2024-10-15 10:02:00
The work of a Calabrian artist was chosen selected from twenty talents. All the competing works on display until Sunday 20 October at the Permanente in Milan
Giuseppe Lo Schiavo with Neural self-portrait won the 23rd edition of the Cairo Prize for Contemporary Art. The publisher Urbano Cairo announced this on the evening of October 14th during the awards ceremony at the Palazzo della Permanente in Milan. The prize is a competition between twenty young artists selected by the editorial staff of the monthly «Arte» directed by Michele Bonuomo. The recognition went to Lo Schiavo «for his complex and rigorous work as a meeting point between artistic practice and scientific knowledge», we read in the motivation. The artist, 38 years old from Pizzo Calabro, graduated in architecture in Rome, lives between Milan and London. His works stand out for his experimentation with synthetic photography through which he creates dreamy and hyper-realistic landscapes.
Neural self-portrait it is an artificial and natural world at the same time seen from a window, but it aims to represent an internal state of mind. «Why did I paint from a window? Maybe because my father was a window maker and I am an architect. We watch everything from this window which I imagined to be a window of the Kyoto Palace – he says – where the famous protocol was signed, which was supposed to be a revolution for the world. But years later it seems to me that that protocol has lost meaning.” The work, however, is also a personal and generational “portrait”. «The goal I have set for myself is to frame our generation. I am 38 years old. Our generation seems unable to face great challenges such as war, pandemic, climate change. We can’t do anything, just watch and I think my work is meaning this. Art tries to tell, but it can’t do more. Today we have a reverberation of information, but we are unable to manage our strategy and this is why we do something copylet’s copy.” Lo Schiavo’s work is created on the computer. «Here there are perfect flowers in the foreground and a wave coming from afar and we can look at one thing or the other indifferently. The painting is created with computer-generated photographs.” In the foreground, however, you can see a bottle of detergent that the artist painted with writing Washing of the soul: 90% of bacteria are eliminated but it only solves 0.1% of your problems. The flowers are synthetic made in 3D with simulation software that has the opposite objective to Artificial Intelligence. Next to the work there is a panel with neurological data. «I tried to create a link with neuroscience. What you see is a sort of encephalogram that collects my reactions in five different frequencies in front of the painting.”

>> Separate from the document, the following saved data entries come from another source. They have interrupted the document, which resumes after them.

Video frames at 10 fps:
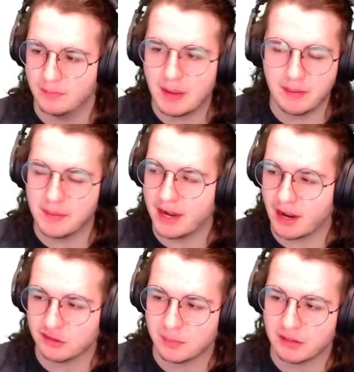Maybe it might
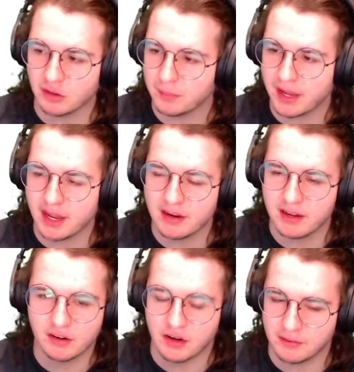not be so bad.
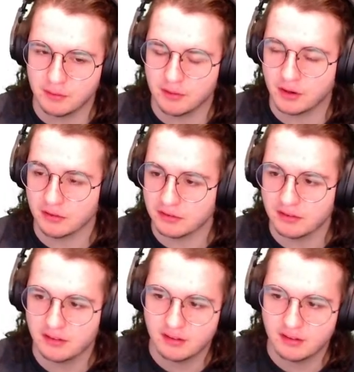I don't know. Who knows?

«The work of the Cairo Prize is fundamental in Italy for contemporary art and so is the monthly “Arte” that promotes it, a monthly magazine full of information that allows us to understand what is happening – says Patrizia Sandretto Re Rebaudengo, since 2016 president of the award jury —. Here artists can operate on any medium because the prize acts as a sort of free commission. In Italy it is very difficult for young people to be recognized although since 2016 the ministry has also established support tools”. The jury that evaluated them was also composed of Luca Massimo Barbero of the Giorgio Cini Foundation; Ilaria Bonacossa, director of the Palazzo Ducale in Genoa; Bruno Corà, president of the Burri Città di Castello collection; Lorenzo Giusti, director of Gamec of Bergamo; Gianfranco Maraniello, director of the Modern and Contemporary Museum Center of the Municipality of Milan; Renata Cristina Mazzantini, director of the National Gallery of Modern and Contemporary Art in Rome, as well as by the master Emilio Isgrò.

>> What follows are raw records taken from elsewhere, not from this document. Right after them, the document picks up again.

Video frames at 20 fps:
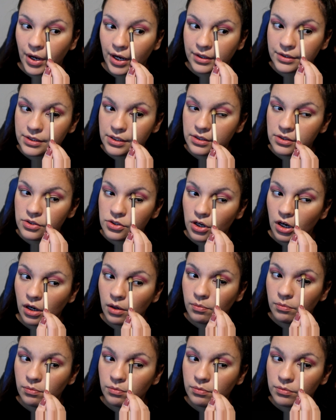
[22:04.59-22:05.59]

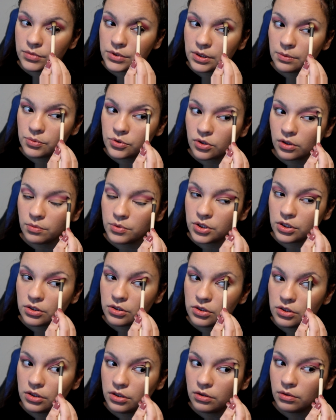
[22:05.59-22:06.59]
BoxyCharm
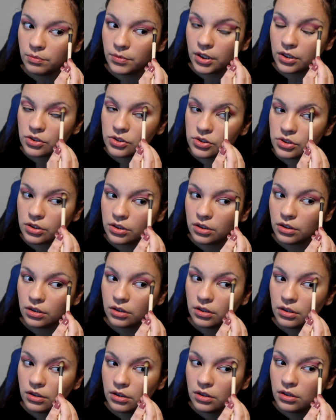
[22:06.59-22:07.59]
subscription too, I'm not
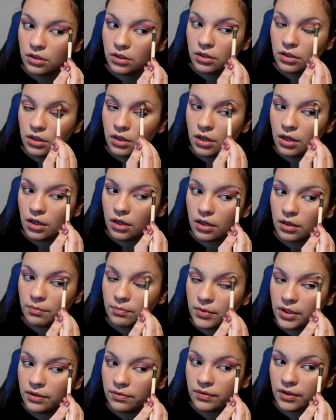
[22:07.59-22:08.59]
sure
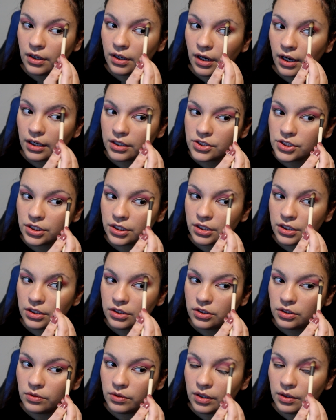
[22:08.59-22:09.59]
if they're actually
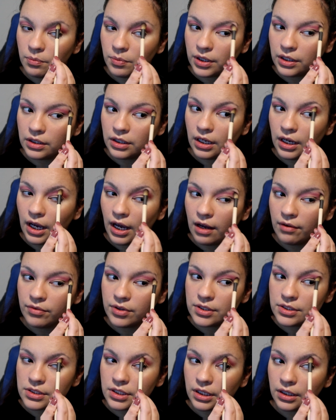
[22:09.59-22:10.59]
gonna do it, but they
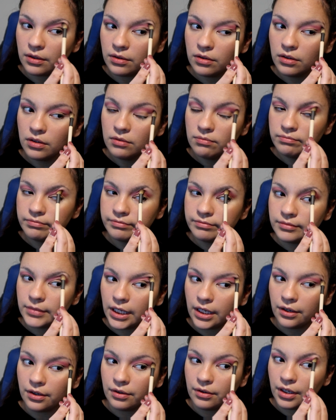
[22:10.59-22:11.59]
have this like,
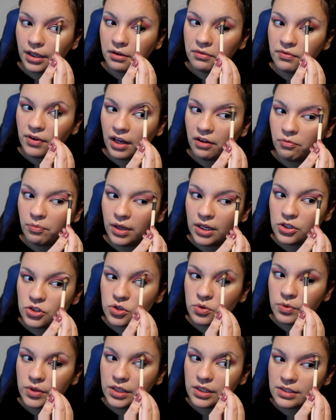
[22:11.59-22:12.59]
I don't know, like
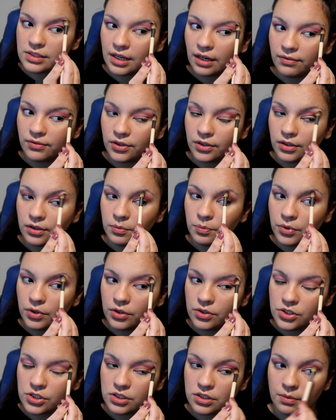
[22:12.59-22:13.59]
5-page quiz after you
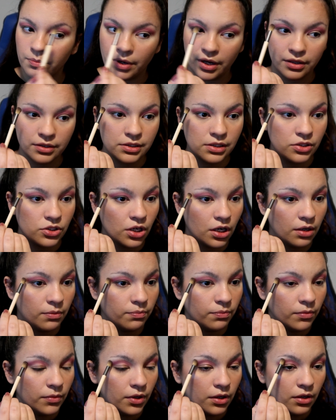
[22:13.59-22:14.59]
purchase the
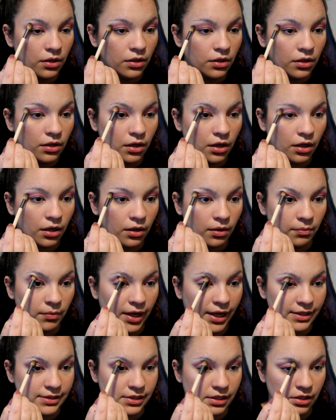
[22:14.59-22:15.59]
BoxyCharm,
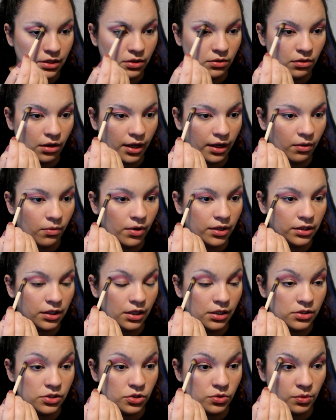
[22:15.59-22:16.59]
asking you like what
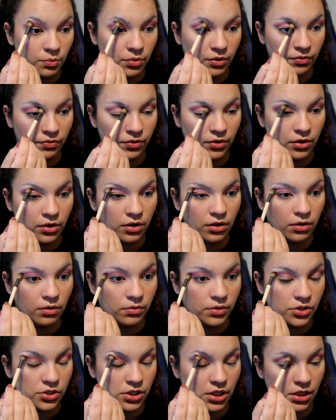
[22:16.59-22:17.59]
things you would
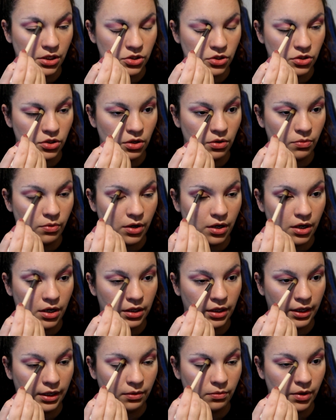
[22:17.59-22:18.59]
prefer, which things you don't
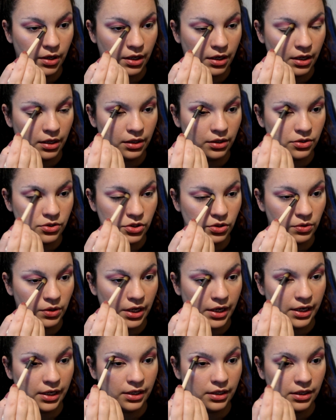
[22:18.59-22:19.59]
want, like what colors you
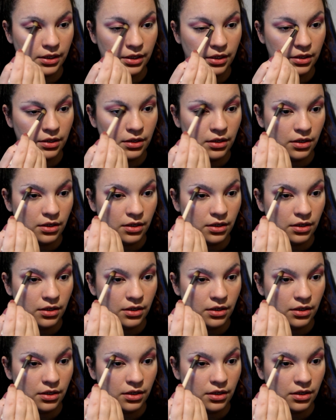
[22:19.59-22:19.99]
like.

The promoter, Urbano Cairo, underlined in particular the quality of this year’s exhibition layout, “particularly well looked after”. The works of the twenty young artists will remain on display at the Permanente (with free entry) until 20 October, together with those of the previous winners: the first winner of the Cairo Prize was Luca Pignatelli, with Locomotive24 years ago. In all its editions, the prize has seen 430 artists pass through who «were able to show their talent and creativity – declared Cairo – Their success is demonstrated by the over 50 artists who, after having participated in the prize, had the possibility of exhibiting their works at the Venice Biennale”: this year too there are three of them present.

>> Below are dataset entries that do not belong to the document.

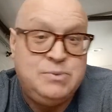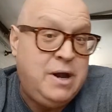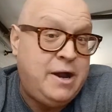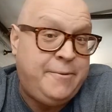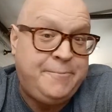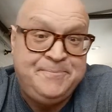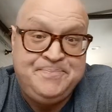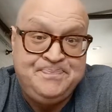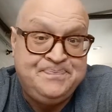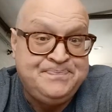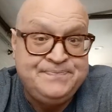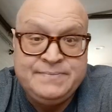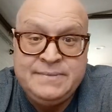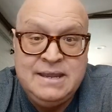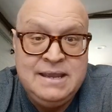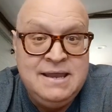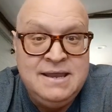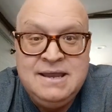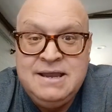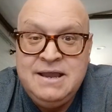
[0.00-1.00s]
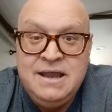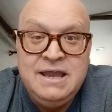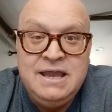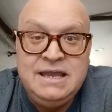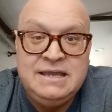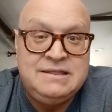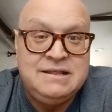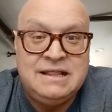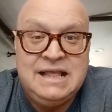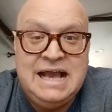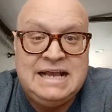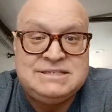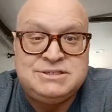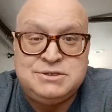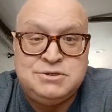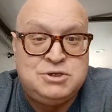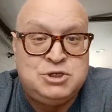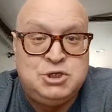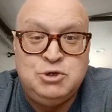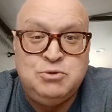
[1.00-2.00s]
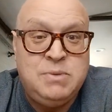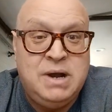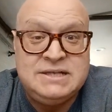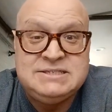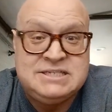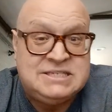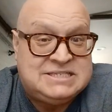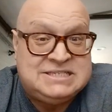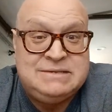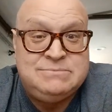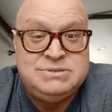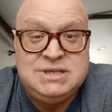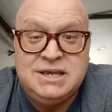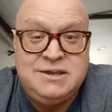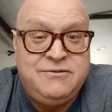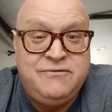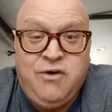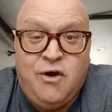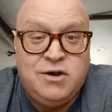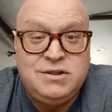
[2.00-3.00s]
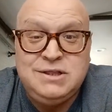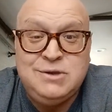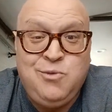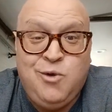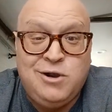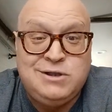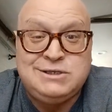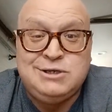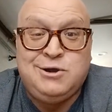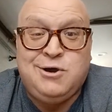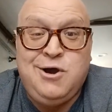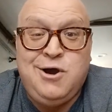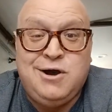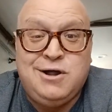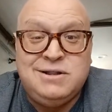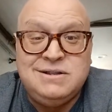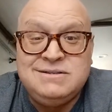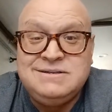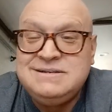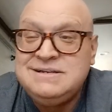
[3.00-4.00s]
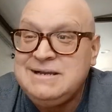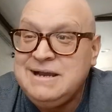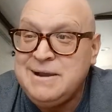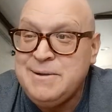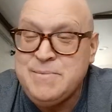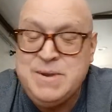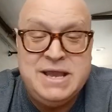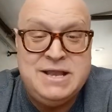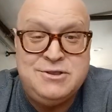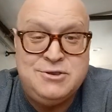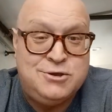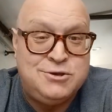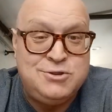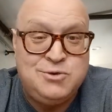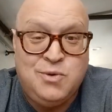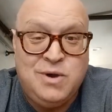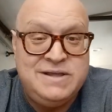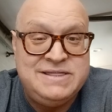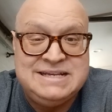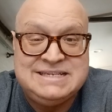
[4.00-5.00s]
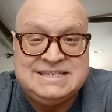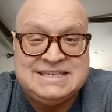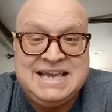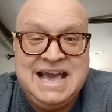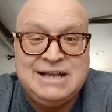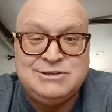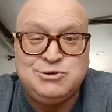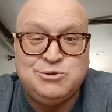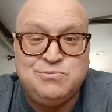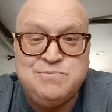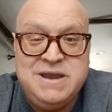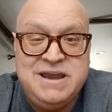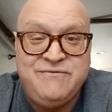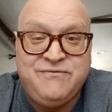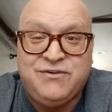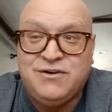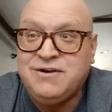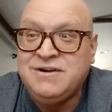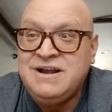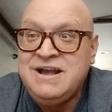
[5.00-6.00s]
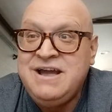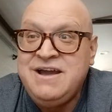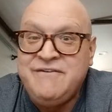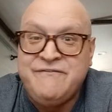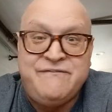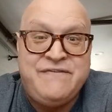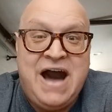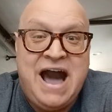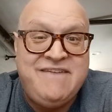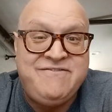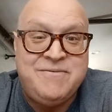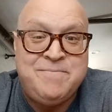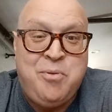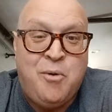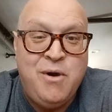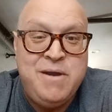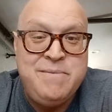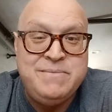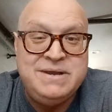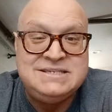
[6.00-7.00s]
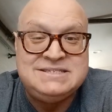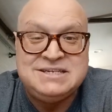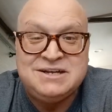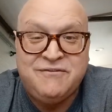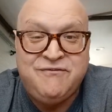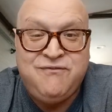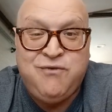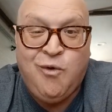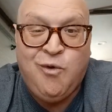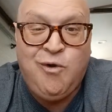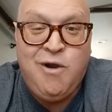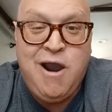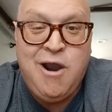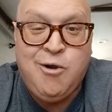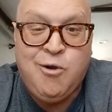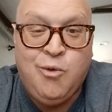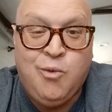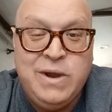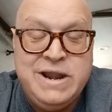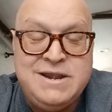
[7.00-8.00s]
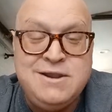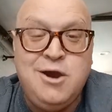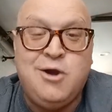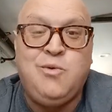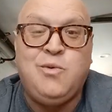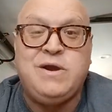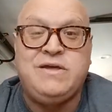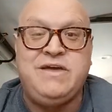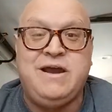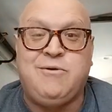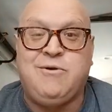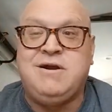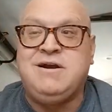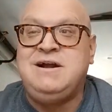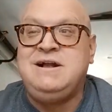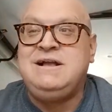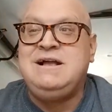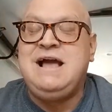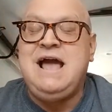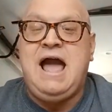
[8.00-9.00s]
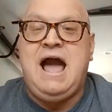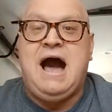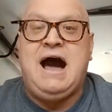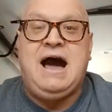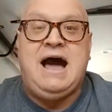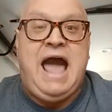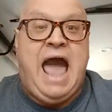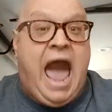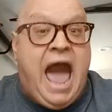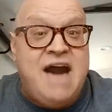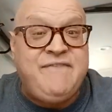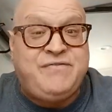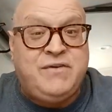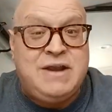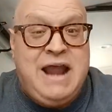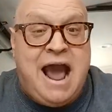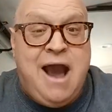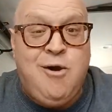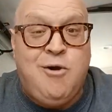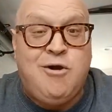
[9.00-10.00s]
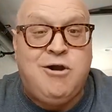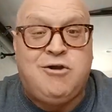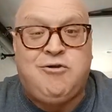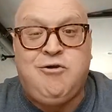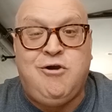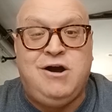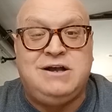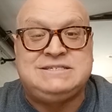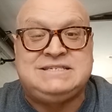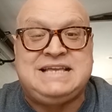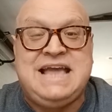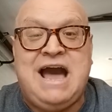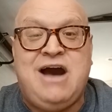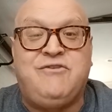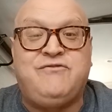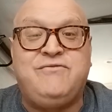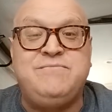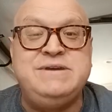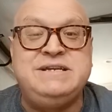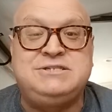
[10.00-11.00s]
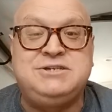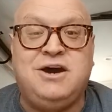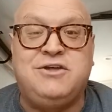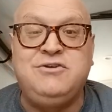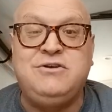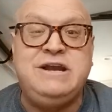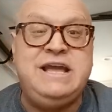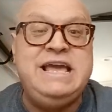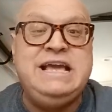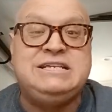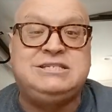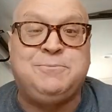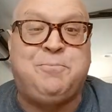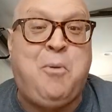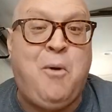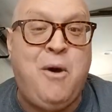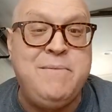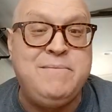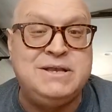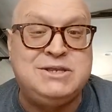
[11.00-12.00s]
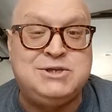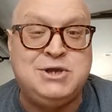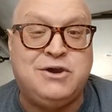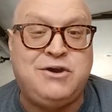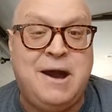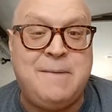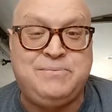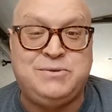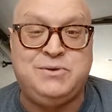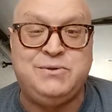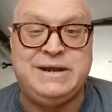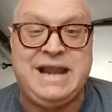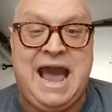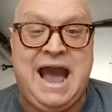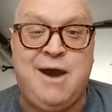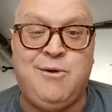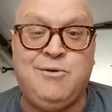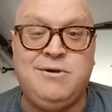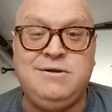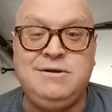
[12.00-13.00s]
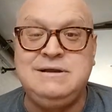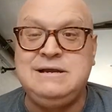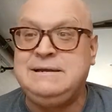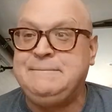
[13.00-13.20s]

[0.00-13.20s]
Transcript: Well, in the last 2 months, it seems like you've hardly worked at all. I mean, you're the one that scheduled me for 5 appointments in a 4-hour window where they were half an hour across town from each other. Each appointment took up to an hour.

Finally, we remember the names of all the artists selected for the prize: in addition to the winner Giuseppe Lo Schiavo, Thomas Berra, Chiara Calore, Tomaso De Luca, Pietro Fachini, Emilio Gola, Giulia Maiorano, Giulia Mangoni, Pietro Moretti, Matteo Pizzolante, Aronne Pleuteri, Vera Portatadino, Carlo Alberto Rastelli, Marta Ravasi, Adelisa Selimbašić, Davide Serpetti, Arjan Shehaj, Luca Staccioli, Maddalena Tesser, Flaminia Veronesi. These are works, Bonuomo recalled, «created with a plurality of expressive devices: from the never-exhausted ones of painting and sculpture to others borrowed from continually evolving hypertechnologies and to be looked at without prejudice». A variety of languages that testifies to the current state of contemporary art research.